Ci si ritrova davanti ad un sacerdote, oppure un pubblico ufficiale, od un rappresentante della propria fede, per giurarsi eterno amore “finché morte non ci separi”. Anche Charles ed Adrienne Snelling ci sono passati. Eterno amore, una vita insieme mano nella mano, fino a che hanno deciso di “unirsi anche nella morte”. Adrienne soffriva infatti di Alzheimer. Assieme avevano pianificato tutto. E così, quando la malattia ha cominciato a diventare aggressiva, Charles l’ha uccisa e poi si è unito a lei. La storia, discutibile da un punto di vista etico non solo religioso, sta facendo discutere l’America. Eppure i figli della coppia descrivono le azioni del padre come un atto di amore e devozione, raccontato per altro dallo stesso Charles in un saggio pubblicato sul New York Times.

Si erano sposati nel 1951. Cinque figli.

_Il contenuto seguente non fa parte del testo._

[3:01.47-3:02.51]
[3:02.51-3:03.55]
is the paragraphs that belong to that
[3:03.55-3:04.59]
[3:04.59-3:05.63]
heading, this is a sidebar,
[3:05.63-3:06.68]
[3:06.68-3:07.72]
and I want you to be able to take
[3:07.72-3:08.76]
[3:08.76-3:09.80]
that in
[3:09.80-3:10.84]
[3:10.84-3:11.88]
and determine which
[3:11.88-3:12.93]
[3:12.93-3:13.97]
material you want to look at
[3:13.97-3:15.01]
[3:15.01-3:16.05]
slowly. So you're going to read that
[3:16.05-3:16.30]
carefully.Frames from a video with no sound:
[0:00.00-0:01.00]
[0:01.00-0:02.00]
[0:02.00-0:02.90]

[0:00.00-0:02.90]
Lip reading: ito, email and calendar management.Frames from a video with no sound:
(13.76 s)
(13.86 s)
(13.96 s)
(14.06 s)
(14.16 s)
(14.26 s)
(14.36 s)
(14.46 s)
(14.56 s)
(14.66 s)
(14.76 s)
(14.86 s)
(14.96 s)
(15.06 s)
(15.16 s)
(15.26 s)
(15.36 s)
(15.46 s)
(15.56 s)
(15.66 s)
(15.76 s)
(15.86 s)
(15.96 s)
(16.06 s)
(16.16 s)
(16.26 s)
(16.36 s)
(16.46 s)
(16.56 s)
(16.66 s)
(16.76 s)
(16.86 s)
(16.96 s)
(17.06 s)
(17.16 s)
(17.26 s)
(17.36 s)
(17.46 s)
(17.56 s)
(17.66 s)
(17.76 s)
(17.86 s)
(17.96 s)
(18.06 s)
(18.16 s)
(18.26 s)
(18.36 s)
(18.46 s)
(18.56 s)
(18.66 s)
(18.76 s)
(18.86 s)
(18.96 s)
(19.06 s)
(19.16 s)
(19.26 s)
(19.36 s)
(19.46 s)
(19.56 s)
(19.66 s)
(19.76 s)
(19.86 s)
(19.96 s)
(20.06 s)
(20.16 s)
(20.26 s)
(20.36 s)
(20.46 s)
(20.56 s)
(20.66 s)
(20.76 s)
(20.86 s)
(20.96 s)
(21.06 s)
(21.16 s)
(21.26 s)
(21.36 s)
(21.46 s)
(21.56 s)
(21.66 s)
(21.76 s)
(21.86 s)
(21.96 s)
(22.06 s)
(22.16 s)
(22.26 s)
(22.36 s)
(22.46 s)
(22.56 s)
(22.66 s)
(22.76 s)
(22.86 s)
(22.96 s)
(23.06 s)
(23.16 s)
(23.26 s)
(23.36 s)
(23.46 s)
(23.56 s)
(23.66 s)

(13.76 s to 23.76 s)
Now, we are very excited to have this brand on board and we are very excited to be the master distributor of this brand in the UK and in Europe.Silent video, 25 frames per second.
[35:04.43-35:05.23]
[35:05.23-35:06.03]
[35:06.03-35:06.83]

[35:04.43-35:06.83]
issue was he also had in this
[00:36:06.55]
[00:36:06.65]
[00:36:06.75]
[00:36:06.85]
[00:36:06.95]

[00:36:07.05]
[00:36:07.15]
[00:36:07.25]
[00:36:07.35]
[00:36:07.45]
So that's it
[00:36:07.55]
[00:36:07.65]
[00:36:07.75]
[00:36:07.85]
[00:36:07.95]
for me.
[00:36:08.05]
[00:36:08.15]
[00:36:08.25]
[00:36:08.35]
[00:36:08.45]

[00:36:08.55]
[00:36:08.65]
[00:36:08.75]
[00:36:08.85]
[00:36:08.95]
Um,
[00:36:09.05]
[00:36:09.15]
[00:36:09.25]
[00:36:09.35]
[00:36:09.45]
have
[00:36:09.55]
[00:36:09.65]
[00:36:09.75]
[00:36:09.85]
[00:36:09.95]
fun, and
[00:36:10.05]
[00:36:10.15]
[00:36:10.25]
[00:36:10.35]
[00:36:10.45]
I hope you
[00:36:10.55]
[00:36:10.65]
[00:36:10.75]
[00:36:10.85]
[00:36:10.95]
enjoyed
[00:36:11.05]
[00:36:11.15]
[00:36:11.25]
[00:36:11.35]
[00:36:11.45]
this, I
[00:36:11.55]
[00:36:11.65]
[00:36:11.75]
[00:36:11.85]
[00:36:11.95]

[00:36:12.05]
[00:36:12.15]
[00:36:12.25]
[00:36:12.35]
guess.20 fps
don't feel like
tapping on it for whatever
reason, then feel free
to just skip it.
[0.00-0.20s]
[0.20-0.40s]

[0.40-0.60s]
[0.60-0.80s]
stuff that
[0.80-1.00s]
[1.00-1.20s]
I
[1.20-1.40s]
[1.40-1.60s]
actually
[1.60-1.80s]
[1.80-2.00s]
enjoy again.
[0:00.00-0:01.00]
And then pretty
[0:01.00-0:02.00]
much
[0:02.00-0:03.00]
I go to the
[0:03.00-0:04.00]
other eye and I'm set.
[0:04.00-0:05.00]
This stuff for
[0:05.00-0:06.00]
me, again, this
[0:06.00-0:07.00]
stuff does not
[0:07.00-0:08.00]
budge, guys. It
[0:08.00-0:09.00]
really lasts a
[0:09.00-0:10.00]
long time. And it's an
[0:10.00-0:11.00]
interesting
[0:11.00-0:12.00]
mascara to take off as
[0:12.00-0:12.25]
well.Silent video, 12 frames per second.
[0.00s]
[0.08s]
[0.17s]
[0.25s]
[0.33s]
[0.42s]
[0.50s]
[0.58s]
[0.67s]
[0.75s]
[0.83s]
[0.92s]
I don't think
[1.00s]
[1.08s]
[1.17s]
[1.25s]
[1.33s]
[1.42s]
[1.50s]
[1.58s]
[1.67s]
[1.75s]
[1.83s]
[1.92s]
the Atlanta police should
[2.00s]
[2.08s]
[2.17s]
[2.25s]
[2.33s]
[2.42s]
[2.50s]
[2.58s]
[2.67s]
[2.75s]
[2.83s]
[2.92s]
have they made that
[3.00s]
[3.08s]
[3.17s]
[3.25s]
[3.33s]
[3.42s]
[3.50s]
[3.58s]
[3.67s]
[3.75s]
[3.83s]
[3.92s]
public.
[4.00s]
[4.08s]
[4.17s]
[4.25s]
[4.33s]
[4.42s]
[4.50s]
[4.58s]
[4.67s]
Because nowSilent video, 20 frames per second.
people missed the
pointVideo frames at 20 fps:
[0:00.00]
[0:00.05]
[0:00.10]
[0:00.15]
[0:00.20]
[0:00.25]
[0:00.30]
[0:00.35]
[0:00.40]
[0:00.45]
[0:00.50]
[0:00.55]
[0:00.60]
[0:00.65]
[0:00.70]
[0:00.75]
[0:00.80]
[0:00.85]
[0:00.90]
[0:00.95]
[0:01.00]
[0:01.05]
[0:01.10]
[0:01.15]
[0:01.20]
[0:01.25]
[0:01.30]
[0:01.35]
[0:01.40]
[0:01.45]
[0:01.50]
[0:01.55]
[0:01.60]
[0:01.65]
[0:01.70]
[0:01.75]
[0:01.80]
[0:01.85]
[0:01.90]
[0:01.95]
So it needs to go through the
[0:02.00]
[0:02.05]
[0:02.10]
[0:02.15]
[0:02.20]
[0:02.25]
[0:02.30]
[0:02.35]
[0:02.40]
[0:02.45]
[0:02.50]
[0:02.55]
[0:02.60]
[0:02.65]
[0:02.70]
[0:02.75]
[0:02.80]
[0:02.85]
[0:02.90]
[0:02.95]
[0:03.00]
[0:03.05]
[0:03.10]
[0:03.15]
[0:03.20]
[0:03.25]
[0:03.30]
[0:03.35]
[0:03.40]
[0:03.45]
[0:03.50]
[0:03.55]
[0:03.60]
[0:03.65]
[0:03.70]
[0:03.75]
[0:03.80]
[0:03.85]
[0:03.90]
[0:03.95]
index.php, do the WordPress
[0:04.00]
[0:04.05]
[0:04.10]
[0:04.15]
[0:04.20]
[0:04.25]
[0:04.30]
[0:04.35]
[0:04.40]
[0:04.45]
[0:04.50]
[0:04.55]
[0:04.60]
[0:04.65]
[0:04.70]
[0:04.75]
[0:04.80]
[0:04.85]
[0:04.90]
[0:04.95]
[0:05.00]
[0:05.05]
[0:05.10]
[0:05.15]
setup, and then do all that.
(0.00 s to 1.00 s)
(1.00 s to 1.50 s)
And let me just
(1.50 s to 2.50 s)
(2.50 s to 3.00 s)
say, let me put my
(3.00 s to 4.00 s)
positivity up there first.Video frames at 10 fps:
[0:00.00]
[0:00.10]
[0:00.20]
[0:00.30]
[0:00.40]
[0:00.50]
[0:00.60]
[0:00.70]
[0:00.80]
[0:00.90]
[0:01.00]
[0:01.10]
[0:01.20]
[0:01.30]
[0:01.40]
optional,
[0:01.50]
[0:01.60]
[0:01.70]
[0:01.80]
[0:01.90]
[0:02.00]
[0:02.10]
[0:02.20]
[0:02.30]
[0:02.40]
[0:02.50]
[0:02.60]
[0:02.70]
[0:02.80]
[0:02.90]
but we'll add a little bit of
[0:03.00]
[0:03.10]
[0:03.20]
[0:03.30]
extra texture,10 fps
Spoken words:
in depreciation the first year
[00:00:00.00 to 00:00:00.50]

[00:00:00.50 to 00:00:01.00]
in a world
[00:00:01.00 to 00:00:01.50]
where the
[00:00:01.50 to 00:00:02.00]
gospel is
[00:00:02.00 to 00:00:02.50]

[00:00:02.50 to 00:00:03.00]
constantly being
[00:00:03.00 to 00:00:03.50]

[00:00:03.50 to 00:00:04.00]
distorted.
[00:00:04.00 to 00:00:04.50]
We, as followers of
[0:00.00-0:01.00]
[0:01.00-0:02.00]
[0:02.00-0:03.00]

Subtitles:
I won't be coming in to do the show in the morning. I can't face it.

Per cinquanta anni Adrianne si è occupata di Charles in ogni maniera possibile. Gli ultimi sei, quelli della malattia, sono stati il turno di Charles. E sono stati interpretati da quest’ultimo come un doveroso atto nei confronti di chi, Adrienne, l’ha soccorso da un “fato assai peggiore della morte, per un lungo, lungo tempo”. E così, quando la malattia è diventata atroce, assieme Charles ed Adrienn hanno deciso che era giunto il momento di concludere assieme il viaggio per iniziarne uno nuovo, così come espresso quando ancora Adrienne era padrona di sé.

Nel saggio, pubblicato sul New York Times, Charles scriveva che “l’inizio predice la fine”. Lo aveva intitolato “A Love Story and Redemption”, una storia d’amore e redenzione. Chi volesse approfondire può visitare le pagine del quotidiano newyorkese. Abbiamo voluto proporvi questa storia. Lasciamo alla vostra sensibilità ogni commento.